A needle in a haystack just about sums up the ongoing search for unknown genes secreted along the huge strands of DNA being catalogued each day by labs around the world. A NUI Galway research student has found a short-cut however, using computer-based artificial intelligence to dig out that hidden needle, reports Dick Ahlstrom
The goal is to be able to locate genes dotted along a DNA genome, explains Shaun Mahony, a second-year PhD candidate working in Galway's National Centre for Biomedical Engineering Science.
"These sequences are millions and billions of letters long," he says. "Only 2 per cent of the human genome is part of a gene. It is very difficult to separate them out."
Late last month he won the inaugural Embark/Institution of Engineers in Ireland computer-science research achievement award. Co-sponsored by the IEI and Embark, operated by the Irish Research Council for Science, Engineering and Technology, the award aims to recognise top quality work done by Embark scholarship researchers.
About 90 Embark scholars were eligible for the competition and Mahony was one of 11 sent forward by each recipient third-level institution for a final public presentation of their research projects. Aside from the kudos of the award, Mahony also received a €3,000 bursary to further his research aims.
Mahony graduated two years ago with a degree in electronic engineering, but searching through biomolecules was already familiar territory. He began a bioinformatics project at the end of his BSc and expanded this into his current PhD effort.
"Bioinformatics is the study of DNA sequences using computer programmes," explains Mahony. "It is a very young field. These DNA sequences have only been around for the last three or four years."
The human genome is about three billion "letters" or base-pairs long, and even a lowly bacterium has a genome about two million letters long, he says. The challenge is finding the important working DNA elements, the genes that produce the essential proteins used by the organism to sustain life.
Bioinformatics is the tool being used in this worldwide effort and Mahony is playing his part, writing two computer programmes that help dig out the genes from among all the so-called junk DNA. More importantly, he built-in artificial intelligence, enabling his two programmes RescueNet and Sombrero to learn and improve their searching performance.
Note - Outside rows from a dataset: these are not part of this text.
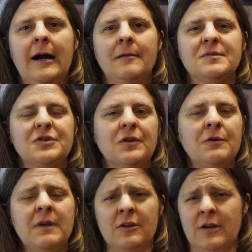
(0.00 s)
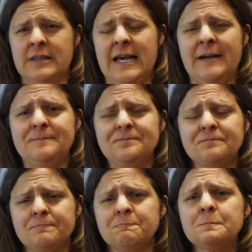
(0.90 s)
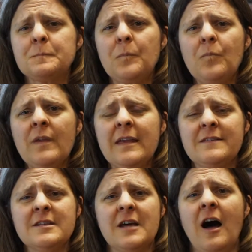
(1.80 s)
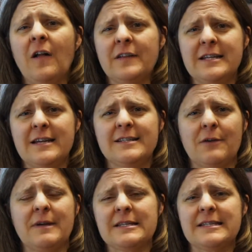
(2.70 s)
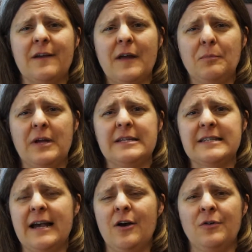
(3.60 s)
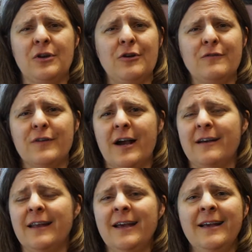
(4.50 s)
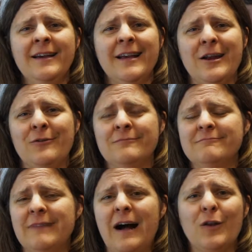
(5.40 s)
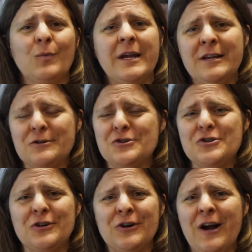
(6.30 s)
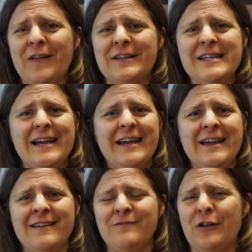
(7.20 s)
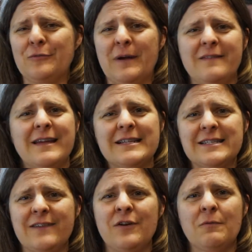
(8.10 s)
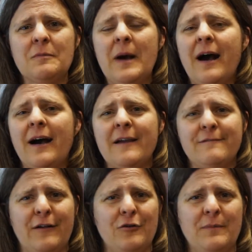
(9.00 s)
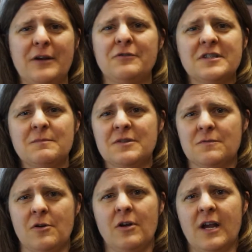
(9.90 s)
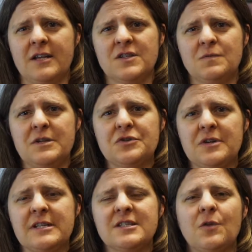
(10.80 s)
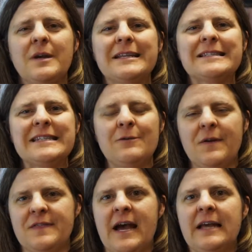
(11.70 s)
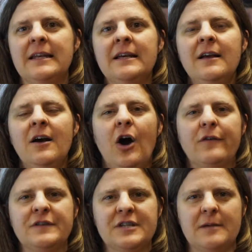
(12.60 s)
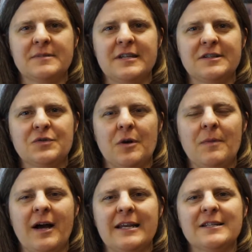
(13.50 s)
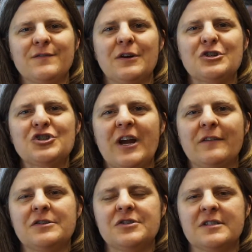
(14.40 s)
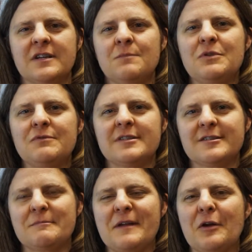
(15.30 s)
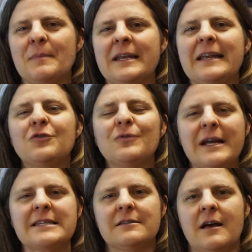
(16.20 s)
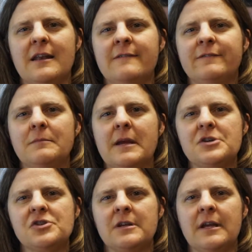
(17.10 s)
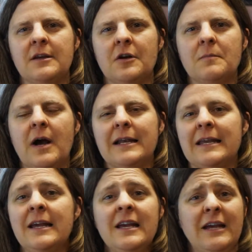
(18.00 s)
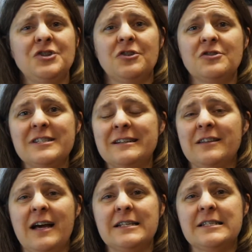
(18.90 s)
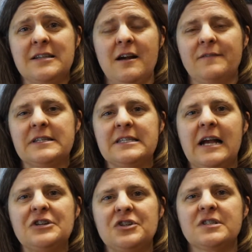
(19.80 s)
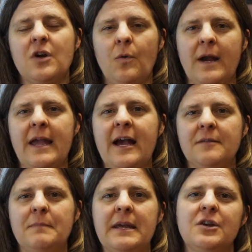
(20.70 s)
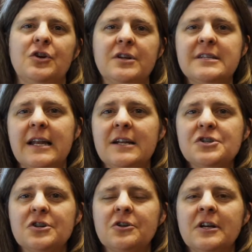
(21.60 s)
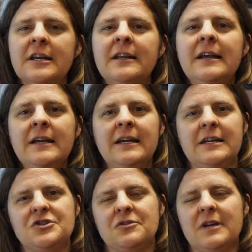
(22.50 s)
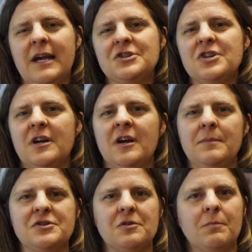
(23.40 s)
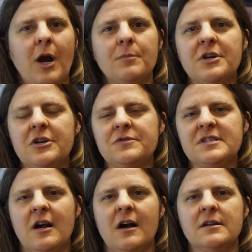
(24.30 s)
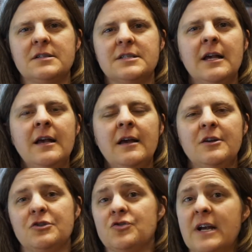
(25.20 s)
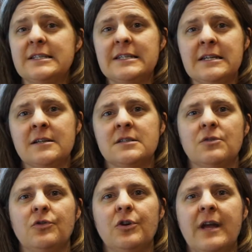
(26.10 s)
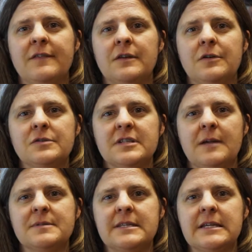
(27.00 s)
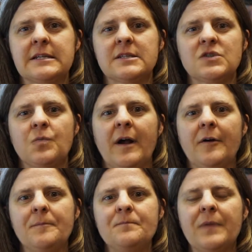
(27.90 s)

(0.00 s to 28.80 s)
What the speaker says: Certainly we can look at that into the holidays, how we can see how that plays out. You've got, Halloween or sugar holiday, followed by Thanksgiving with pie, followed by Christmas with all kind of sweet treats. So we can see what that oftentimes does to our body as far as challenges immune system there. But it creates a lot of inflammation in our body. And sugar's in a lot of stuff. It's not just, oh, I had baked goods that had sugar in it. It's your ketchup, it's your barbecue sauce, your dressings. So look at those types of things as well.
He explains how his programmes work by drawing an analogy with ordinary language. A sentence in a book full of gibberish could be equated to a gene sitting in a very long strand of DNA. A sentence can be made up of many different words, but a few, for example "a", "the", "is" and "are", would very often be part of a typical English sentence.
"It is the same in a DNA sequence," he says. "There are DNA words that are used more often in genes but not in non-gene sequences. My software picks out these words that are used more frequently."
RescueNet works on chunks two to five million base pairs long. The software is first "trained" by being given gene sequences that contain the telltale DNA words. It learns as it progresses, getting better and better at spotting where the genes lie in the genome.
"My software is flexible enough to pick out the pattern of these words," says Mahony.
It is about 90 to 92 per cent accurate, close to the current best systems that are 95 per cent accurate.
"My software has particular advantages in some genomes, the hard-case genomes," he adds. The DNA language is made up of four word elements referred to by the letters A, C, G and T. Mahony's hard cases include "high G-C genomes" that have a high proportion of G-C combinations.
The Sombrero package is new and yet to be published in the scientific literature. It is designed to find "gene switches" that initiate gene activity. "These switches or promoter sequences are very small compared to genes," says Mahony. Sombrero searches through DNA blocks about 10,000 base pairs long for promoter sequences only six to 20 base pairs long.
Both packages are based on software artificial intelligence known as "self- organising maps", a form of neural network algorithm, says Mahony. "It is good at clustering data, for finding regions of similarity," he adds. This also enables the software to learn as it goes along.
"By the time it finishes training, it knows the (DNA) words it should search for."